Ils vivent donc depuis quelques mois en Ehpad : comment retrouver en ce nouveau lieu un sens à leur vie ? Les visites se succèdent, éprouvantes. Si leur passé peut renseigner l'entourage professionnel sur leurs goûts et habitudes pour organiser les aides les mieux adaptées possibles, il ne fixe pas pour autant le sens de leur vie présente ponctuée de manques en toute sorte. L'un de leurs fils nous avait confié : "Notre père vit comme dans le brouillard : il ne parvient plus à mener sa vie comme il le voudrait, il ne sait plus, il n'a plus de repères. Lorsqu'on navigue dans le brouillard, le skipper connait des points de repères adaptés. Lorsqu'on ne sait pas, l'adaptation est difficile, voire impossible."

Et puis est apparu cette semaine comme un fil de soie à tirer, fin et fragile. Voici ce que m'a confié un autre fils de ce couple : "Au début de leur nouvelle vie en Ehpad, nous n'avons rien noté dans ActeuràVie tant leur situation nous semblait fragile et précaire.
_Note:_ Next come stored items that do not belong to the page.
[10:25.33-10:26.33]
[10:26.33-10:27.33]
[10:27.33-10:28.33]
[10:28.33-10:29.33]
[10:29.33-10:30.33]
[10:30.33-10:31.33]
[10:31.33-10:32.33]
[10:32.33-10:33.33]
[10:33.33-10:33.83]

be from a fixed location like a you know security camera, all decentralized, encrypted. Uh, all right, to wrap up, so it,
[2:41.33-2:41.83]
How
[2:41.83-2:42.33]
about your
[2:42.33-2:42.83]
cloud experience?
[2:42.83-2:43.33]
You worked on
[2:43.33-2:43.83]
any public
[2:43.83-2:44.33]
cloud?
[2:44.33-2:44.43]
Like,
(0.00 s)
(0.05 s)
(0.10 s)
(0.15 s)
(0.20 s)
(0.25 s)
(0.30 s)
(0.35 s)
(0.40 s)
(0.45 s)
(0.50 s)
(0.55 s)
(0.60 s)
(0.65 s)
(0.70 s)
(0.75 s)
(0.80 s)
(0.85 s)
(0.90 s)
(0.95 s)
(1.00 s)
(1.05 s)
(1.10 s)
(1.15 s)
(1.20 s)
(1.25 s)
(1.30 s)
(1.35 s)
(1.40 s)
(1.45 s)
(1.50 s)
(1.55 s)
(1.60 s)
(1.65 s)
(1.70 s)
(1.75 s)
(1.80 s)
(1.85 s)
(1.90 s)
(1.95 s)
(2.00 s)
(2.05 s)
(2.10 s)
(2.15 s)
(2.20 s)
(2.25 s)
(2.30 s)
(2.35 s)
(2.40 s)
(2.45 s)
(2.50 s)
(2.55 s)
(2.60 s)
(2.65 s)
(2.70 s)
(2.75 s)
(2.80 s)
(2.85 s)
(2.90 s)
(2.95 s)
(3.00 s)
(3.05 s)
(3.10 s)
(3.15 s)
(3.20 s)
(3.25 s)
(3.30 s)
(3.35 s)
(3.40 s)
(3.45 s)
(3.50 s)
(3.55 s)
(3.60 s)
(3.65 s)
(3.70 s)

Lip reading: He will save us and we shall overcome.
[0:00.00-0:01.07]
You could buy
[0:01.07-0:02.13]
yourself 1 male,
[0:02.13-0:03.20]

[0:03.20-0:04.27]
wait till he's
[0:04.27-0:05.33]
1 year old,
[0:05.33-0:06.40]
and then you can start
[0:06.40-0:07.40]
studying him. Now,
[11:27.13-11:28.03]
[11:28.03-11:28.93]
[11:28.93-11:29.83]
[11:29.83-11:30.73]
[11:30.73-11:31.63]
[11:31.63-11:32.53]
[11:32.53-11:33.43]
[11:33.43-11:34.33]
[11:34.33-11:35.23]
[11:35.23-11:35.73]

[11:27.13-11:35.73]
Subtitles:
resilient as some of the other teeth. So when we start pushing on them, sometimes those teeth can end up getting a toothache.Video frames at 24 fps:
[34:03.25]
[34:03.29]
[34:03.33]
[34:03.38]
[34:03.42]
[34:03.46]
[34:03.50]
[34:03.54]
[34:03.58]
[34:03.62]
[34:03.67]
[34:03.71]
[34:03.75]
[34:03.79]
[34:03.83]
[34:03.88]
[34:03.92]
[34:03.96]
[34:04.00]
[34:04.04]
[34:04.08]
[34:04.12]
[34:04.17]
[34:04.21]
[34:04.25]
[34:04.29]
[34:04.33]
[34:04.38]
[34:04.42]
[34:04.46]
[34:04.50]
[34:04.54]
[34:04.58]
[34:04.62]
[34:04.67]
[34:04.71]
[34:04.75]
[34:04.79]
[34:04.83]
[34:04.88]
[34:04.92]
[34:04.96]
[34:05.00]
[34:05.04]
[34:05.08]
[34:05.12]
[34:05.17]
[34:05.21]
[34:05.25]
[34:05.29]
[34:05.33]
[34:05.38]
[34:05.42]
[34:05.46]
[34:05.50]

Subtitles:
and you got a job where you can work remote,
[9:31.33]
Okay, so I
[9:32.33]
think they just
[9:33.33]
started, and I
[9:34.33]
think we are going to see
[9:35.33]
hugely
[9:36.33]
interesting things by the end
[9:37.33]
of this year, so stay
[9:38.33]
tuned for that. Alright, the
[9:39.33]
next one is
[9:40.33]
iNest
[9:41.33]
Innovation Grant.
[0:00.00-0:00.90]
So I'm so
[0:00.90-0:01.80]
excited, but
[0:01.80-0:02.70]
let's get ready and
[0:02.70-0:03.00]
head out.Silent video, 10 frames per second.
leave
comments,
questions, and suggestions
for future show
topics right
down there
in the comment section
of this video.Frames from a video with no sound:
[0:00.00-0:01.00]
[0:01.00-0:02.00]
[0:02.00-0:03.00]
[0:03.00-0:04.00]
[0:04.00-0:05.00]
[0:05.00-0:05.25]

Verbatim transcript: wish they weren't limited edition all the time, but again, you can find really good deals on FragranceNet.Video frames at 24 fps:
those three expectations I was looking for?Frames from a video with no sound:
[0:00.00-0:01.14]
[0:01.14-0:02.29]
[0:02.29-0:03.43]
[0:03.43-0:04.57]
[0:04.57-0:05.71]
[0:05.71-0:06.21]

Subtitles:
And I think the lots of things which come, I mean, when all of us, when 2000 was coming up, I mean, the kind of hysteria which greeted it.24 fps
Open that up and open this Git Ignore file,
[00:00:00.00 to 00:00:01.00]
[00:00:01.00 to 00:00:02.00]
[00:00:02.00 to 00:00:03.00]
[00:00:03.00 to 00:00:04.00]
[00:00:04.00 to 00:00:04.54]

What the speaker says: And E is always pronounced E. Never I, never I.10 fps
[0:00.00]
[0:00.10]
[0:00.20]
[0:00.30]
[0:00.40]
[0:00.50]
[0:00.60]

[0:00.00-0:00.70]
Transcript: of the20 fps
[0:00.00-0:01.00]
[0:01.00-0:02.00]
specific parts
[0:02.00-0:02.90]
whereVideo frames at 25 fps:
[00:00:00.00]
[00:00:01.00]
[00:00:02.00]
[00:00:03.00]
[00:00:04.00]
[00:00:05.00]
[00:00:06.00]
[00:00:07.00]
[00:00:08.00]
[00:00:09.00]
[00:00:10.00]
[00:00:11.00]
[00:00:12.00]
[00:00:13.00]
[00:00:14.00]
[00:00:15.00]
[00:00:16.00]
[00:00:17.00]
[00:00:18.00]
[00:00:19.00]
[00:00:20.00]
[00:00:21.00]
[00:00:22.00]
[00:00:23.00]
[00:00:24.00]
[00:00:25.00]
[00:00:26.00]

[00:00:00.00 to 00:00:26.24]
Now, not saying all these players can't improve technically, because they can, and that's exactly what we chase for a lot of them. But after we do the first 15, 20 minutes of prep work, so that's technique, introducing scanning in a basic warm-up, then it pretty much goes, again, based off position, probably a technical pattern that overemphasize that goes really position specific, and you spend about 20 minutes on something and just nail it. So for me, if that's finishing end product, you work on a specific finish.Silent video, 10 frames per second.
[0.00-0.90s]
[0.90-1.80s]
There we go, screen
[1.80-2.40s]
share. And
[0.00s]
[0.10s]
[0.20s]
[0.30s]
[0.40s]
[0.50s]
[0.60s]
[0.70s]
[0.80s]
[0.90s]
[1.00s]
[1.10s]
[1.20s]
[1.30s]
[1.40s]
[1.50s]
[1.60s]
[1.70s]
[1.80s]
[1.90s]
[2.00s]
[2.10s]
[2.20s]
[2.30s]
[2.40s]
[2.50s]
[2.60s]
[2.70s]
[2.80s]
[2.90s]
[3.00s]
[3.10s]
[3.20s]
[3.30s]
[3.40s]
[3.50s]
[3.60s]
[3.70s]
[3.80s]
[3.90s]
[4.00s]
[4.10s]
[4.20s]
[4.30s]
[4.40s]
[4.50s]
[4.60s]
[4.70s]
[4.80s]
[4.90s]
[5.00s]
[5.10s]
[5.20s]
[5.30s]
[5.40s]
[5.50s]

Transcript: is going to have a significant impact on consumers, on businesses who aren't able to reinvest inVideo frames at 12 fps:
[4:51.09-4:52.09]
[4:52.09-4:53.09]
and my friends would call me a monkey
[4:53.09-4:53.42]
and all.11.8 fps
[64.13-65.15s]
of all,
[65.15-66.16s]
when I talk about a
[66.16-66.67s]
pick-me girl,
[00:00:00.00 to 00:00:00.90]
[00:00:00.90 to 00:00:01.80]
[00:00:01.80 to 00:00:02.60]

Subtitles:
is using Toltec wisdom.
La priorité pour nous était leur adaptation : les soutenir avec les professionnels dans l'élaboration de nouveaux points de repères. A leur grande joie, nous leur tenons régulièrement compagnie mais nous repartons souvent dans le doute, réévaluant sans cesse leur situation. Nous savions que des amis à eux leur rendaient visite ce qui a conforté leur choix de rester dans leur ville. Au fil de mes visites, j'ai pris du plaisir à leur lire à haute voix des extraits d'un livre qui me plaisait, à leur dire mon émerveillement sur telle ou telle tournure littéraire. Je leur parlais ainsi de moi et ils paraissaient intéressés. C'est là que je me suis rappelé qu'ils aimaient la littérature il y a 20 ans ! Je leur ai proposé de leur lire quelque chose d'un auteur qu'ils appréciaient. J'ai proposé des noms et je suis revenu avec une dizaine de livres de chez eux. Et me voici découvrant Jean Giono sélectionné sans hésitation par mon père. C'était, aux dires de ma mère, l'un de ses préférés. J'ai commencé à peine cette lecture que déjà le sourire de mon père exprima son contentement tout comme la prestance de ma mère. Je ne sais pas si mon père comprend encore la mécanique littéraire mais je suis sûr qu'il la ressent. Bon, c'est vrai que j'ai quelques talents de conteur... ça aide. Mais je crois surtout que ce qui compte là, c'est le plaisir partagé, c'est le fait d'avoir trouvé un terrain d'entente au-delà des mots. Alors naturellement j'ai noté tout cela dans ActeuràVie, leurs auteurs perdus mais aussi notre vécu présent. Si ça fonctionne, ce sera nos rendez-vous littéraires que nous pourrons transmettre au moyen d'ActeuràVie... Nous verrons bien..."

Et je me demande : qui d'autres que les proches de la personne pourraient-ils entreprendre tout ce travail de rabibochage et en rendre compte ? Personne !

L'un des points forts d'ActeuràVie est de permettre aux familles et aux proches de la personne d'être parties prenantes dans le dispositif d'accompagnement.